What this all means is that the discussion section of papers about Denisovan HLA (and immunity more broadly) usually have statements that look a lot like arm-waving.
“HLA-A*11, an abundant archaic allotype in modern Asian populations, provides T cell–mediated protection against some strains of Epstein-Barr virus (EBV), and in combination with a peptide derived from EBV, is one of only two HLA ligands for the KIR3DL2 NK cell receptor.”—Laurent Abi-Rached and coworkers
It’s valuable to note such indirect evidence about possible functional effects of Denisovan alleles. The Epstein-Barr virus in particular may have had impacts on past human groups. But what’s frustrating is how little else can be done with today’s datasets. Even in this case, exactly how the course of EBV may have been affected by the possible Denisovan allele is unclear.
Some research groups are taking a broader look at the function of haplotypes from archaic people by studying their effects on gene regulation.
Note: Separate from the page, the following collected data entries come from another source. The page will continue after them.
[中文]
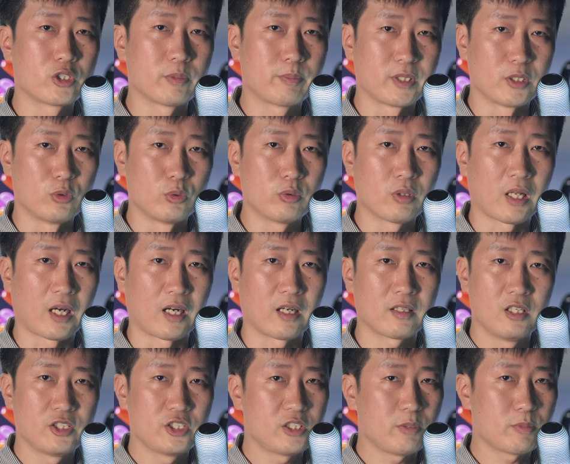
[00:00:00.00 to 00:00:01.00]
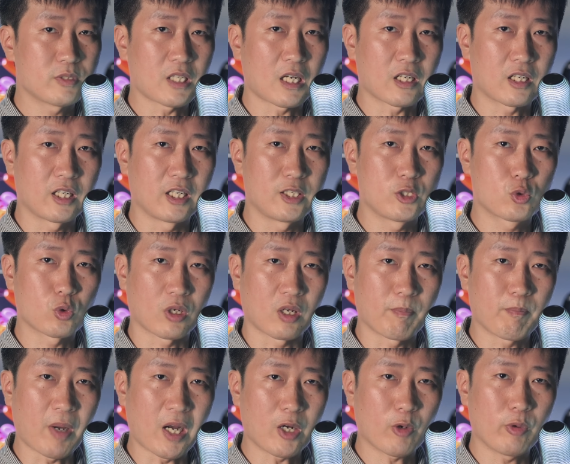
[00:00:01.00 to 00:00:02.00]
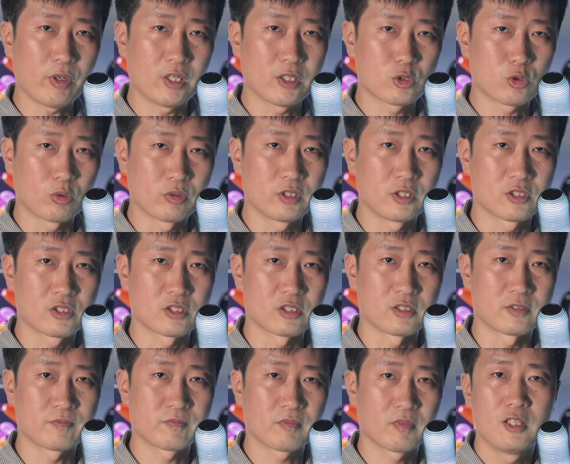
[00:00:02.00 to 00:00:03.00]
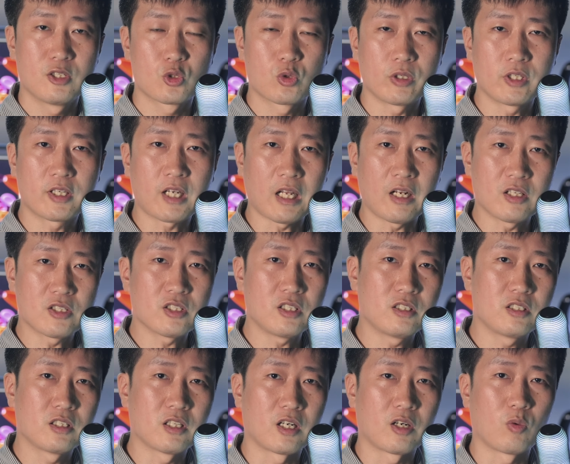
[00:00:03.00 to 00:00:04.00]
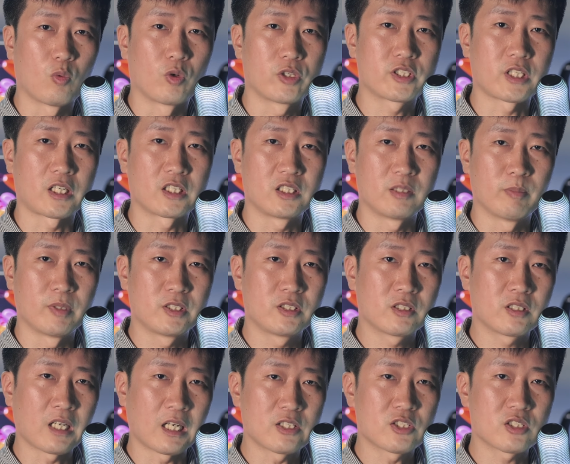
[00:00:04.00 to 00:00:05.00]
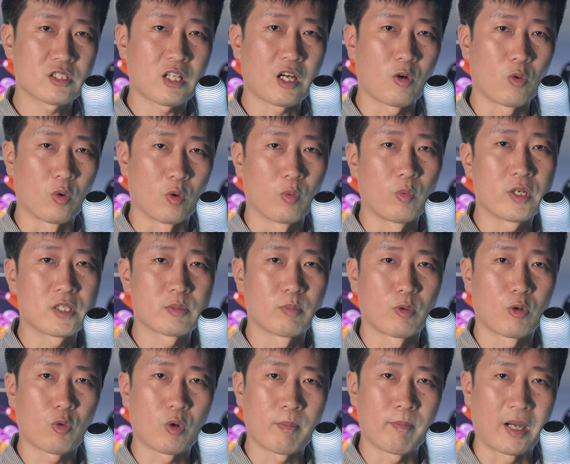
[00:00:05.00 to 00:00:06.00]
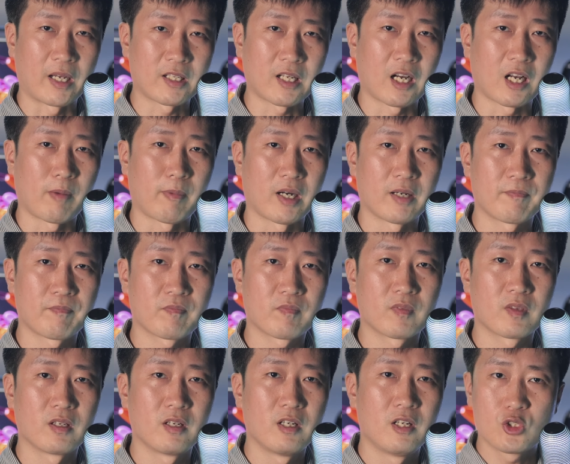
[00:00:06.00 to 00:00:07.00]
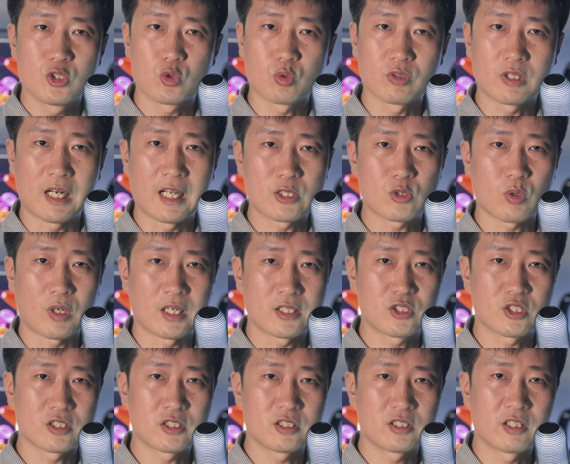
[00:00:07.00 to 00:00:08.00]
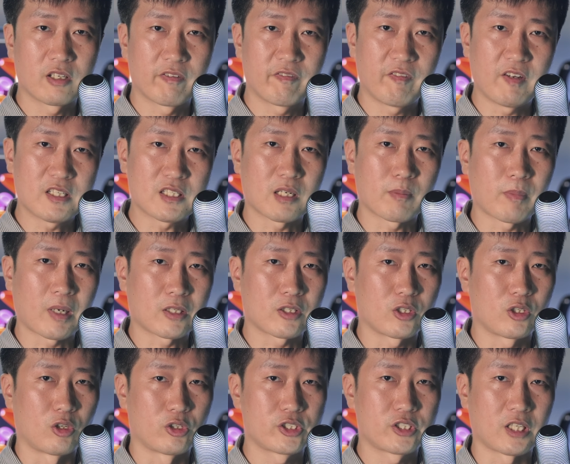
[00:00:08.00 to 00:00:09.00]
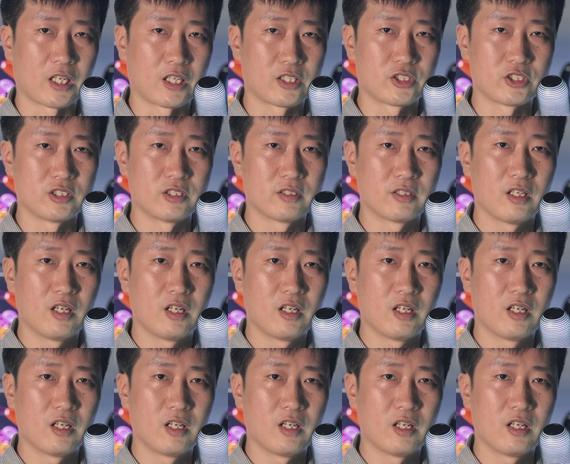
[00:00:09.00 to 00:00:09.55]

戏频率了，基本上可以做到半个月充一次。所以看到这里呢，我想你们应该知道我为什么会买它了吧？总的来说啊，这是一个非常棒的游戏耳机，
This is exactly the kind of investigation needed. In a recent study, researchers led by Danat Yermakovich found a strong link between Denisovan HLA haplotypes and adaptation to lowland environments in Papua New Guinea. They studied the genomes of over 50 people from the highlands and more than 70 people from a coastal island. The island group, which has likely faced different pathogens, had a much higher frequency of Denisovan haplotypes, particularly in the HLA region.
“Our findings imply that Denisovan DNA may have played a role in the adaptation to defense of malaria and/or other tropical diseases.”—Danat Yermakovich and collaborators
It’s a reasonable explanation for this pattern that diseases of the coastal lowlands may have selected for greater immune diversity.
The research into archaic DNA's role in our immune system is still in its early stages. To fully understand how ancient genes matter today, we need to broaden our focus. This means studying more of the world’s diverse populations that are underrepresented in recent research. It also means investing in research on the infectious diseases that have shaped human evolution for millennia—even if they aren’t the hot topics for research in the global north. The answers to some of the biggest questions about human health may not be found in our cities, but in the echoes of ancient migrations and the enduring battles against diseases of the distant past.
As scientists continue to explore these genetic whispers from the past, we're not just uncovering the secrets of an extinct human relative. We're finding clues about our own health, revealing the deep and complex connection between our long-gone ancestors and the challenges our bodies face today.